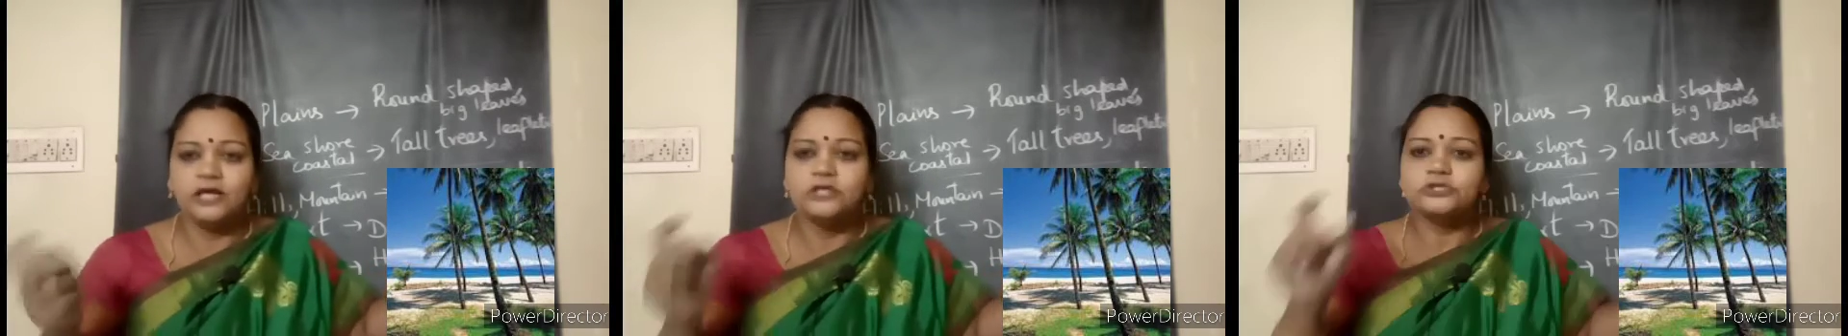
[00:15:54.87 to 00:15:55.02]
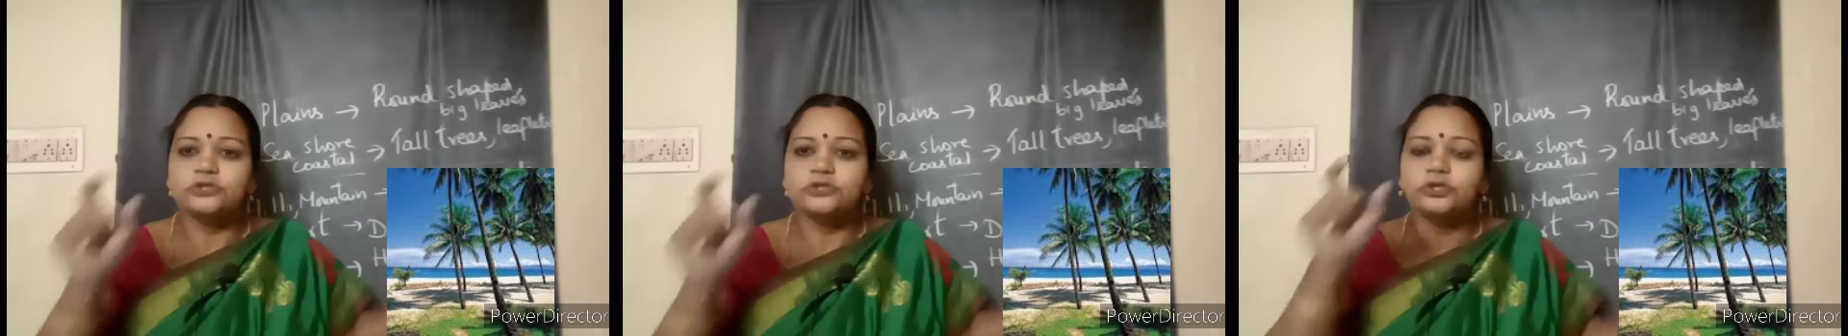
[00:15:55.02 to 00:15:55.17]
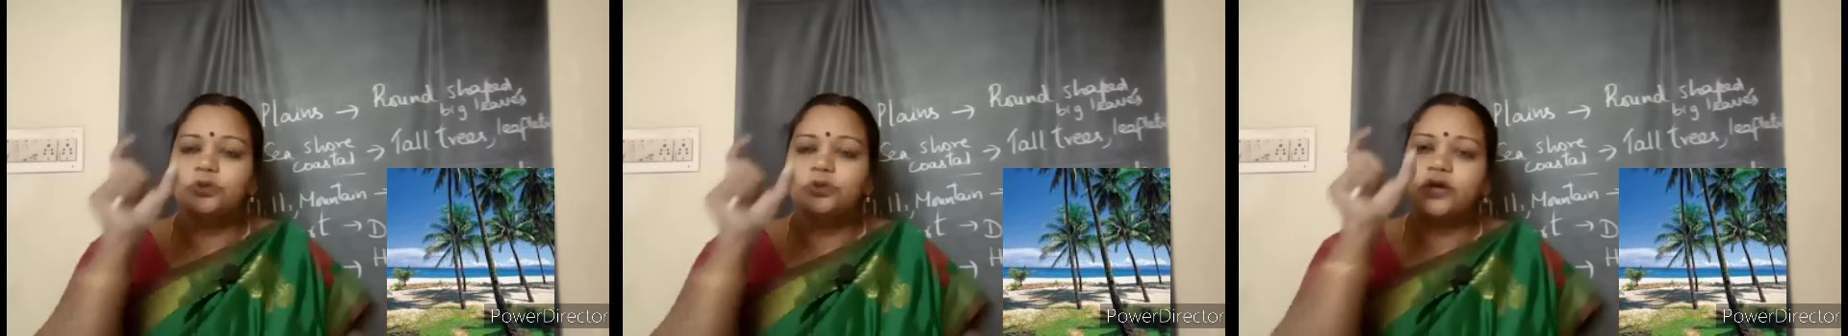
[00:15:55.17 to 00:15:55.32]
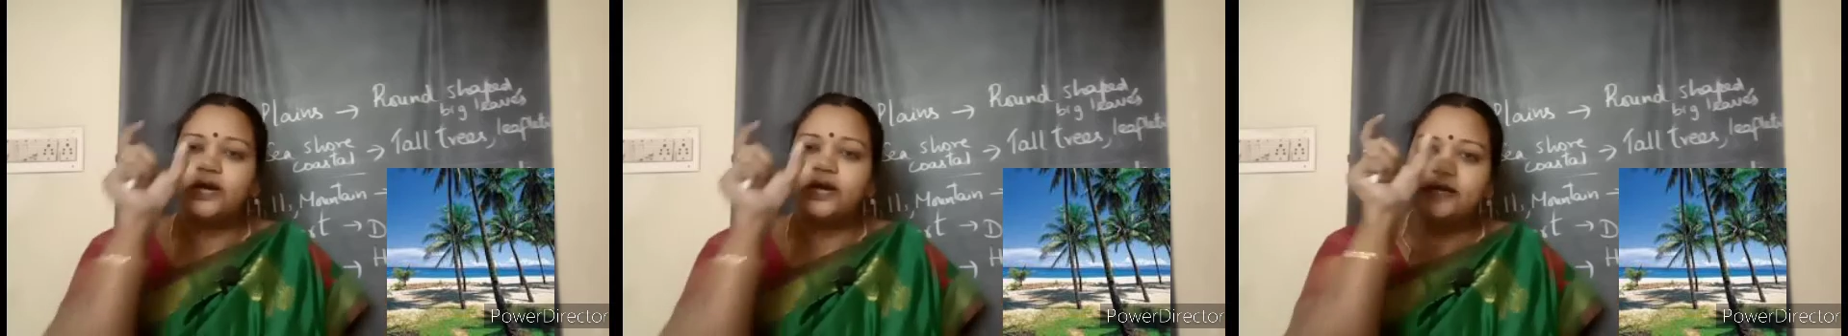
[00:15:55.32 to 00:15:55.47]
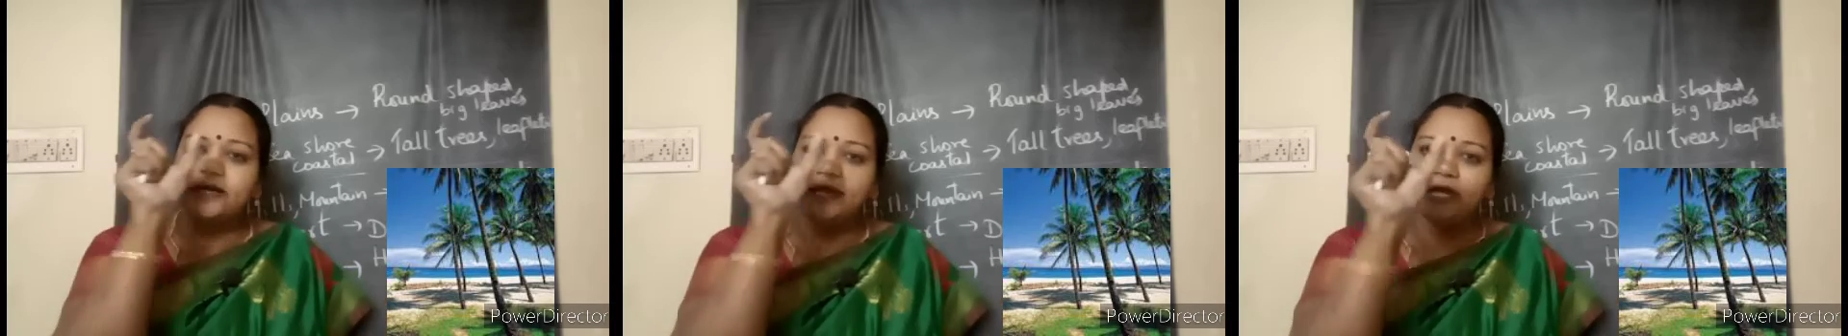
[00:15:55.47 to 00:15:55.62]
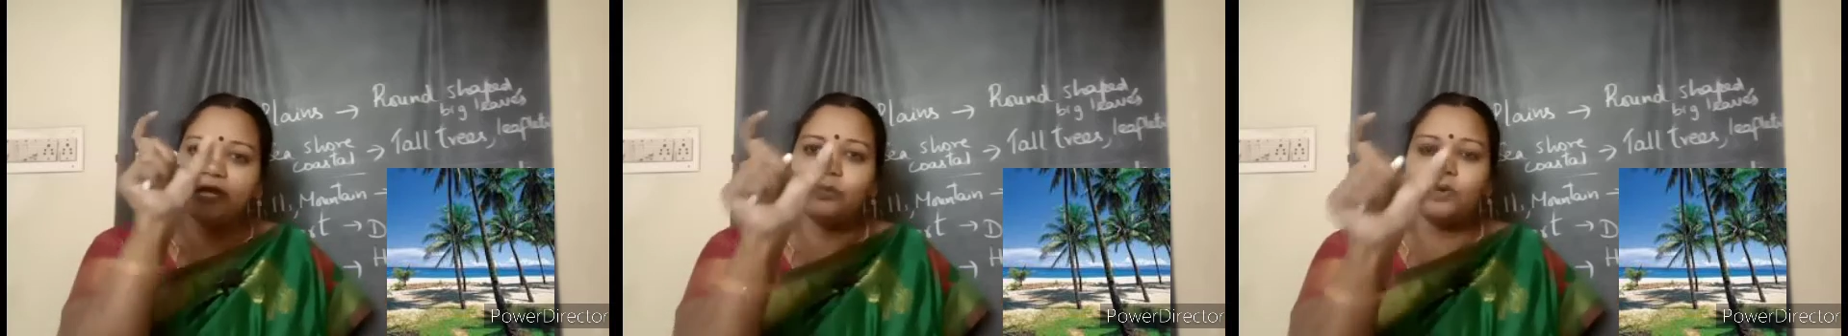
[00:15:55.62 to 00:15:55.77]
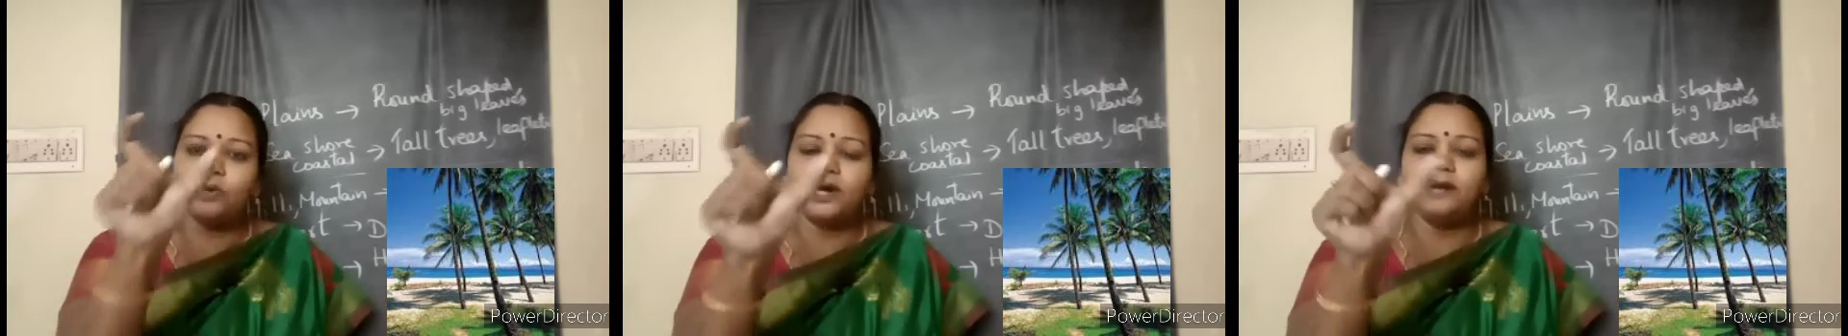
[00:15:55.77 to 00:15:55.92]
So you can
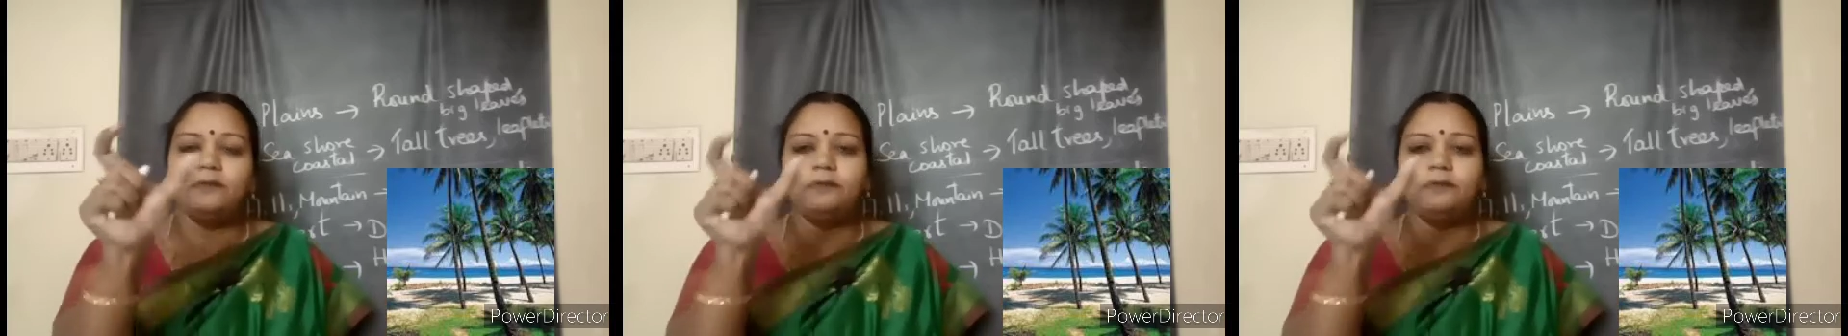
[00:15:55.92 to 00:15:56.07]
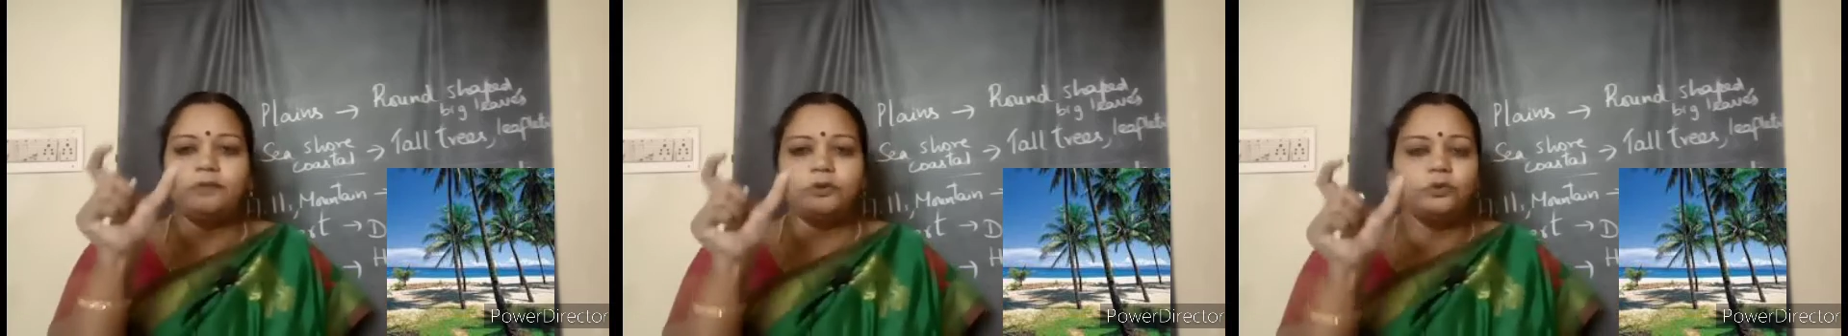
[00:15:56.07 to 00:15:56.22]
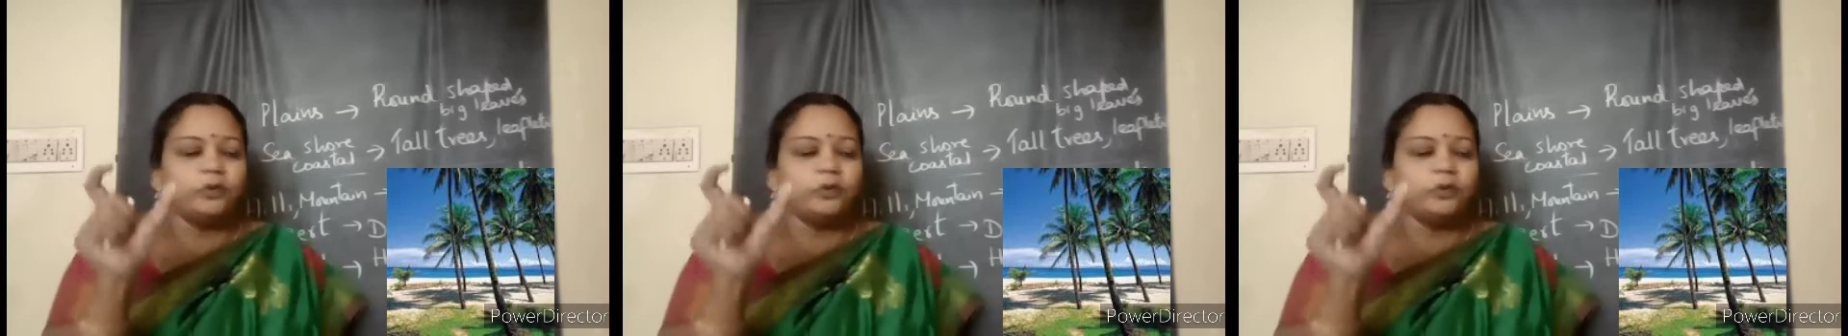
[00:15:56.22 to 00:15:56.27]
take one,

* _What is expected_
In your reply, please print exactly the lines from the one with "[00:15:55.17 to 00:15:55.32]" through the final line of the listing above, both included, and no pictures.

* _Task response_
[00:15:55.17 to 00:15:55.32]
[00:15:55.32 to 00:15:55.47]
[00:15:55.47 to 00:15:55.62]
[00:15:55.62 to 00:15:55.77]
[00:15:55.77 to 00:15:55.92]
So you can
[00:15:55.92 to 00:15:56.07]
[00:15:56.07 to 00:15:56.22]
[00:15:56.22 to 00:15:56.27]
take one,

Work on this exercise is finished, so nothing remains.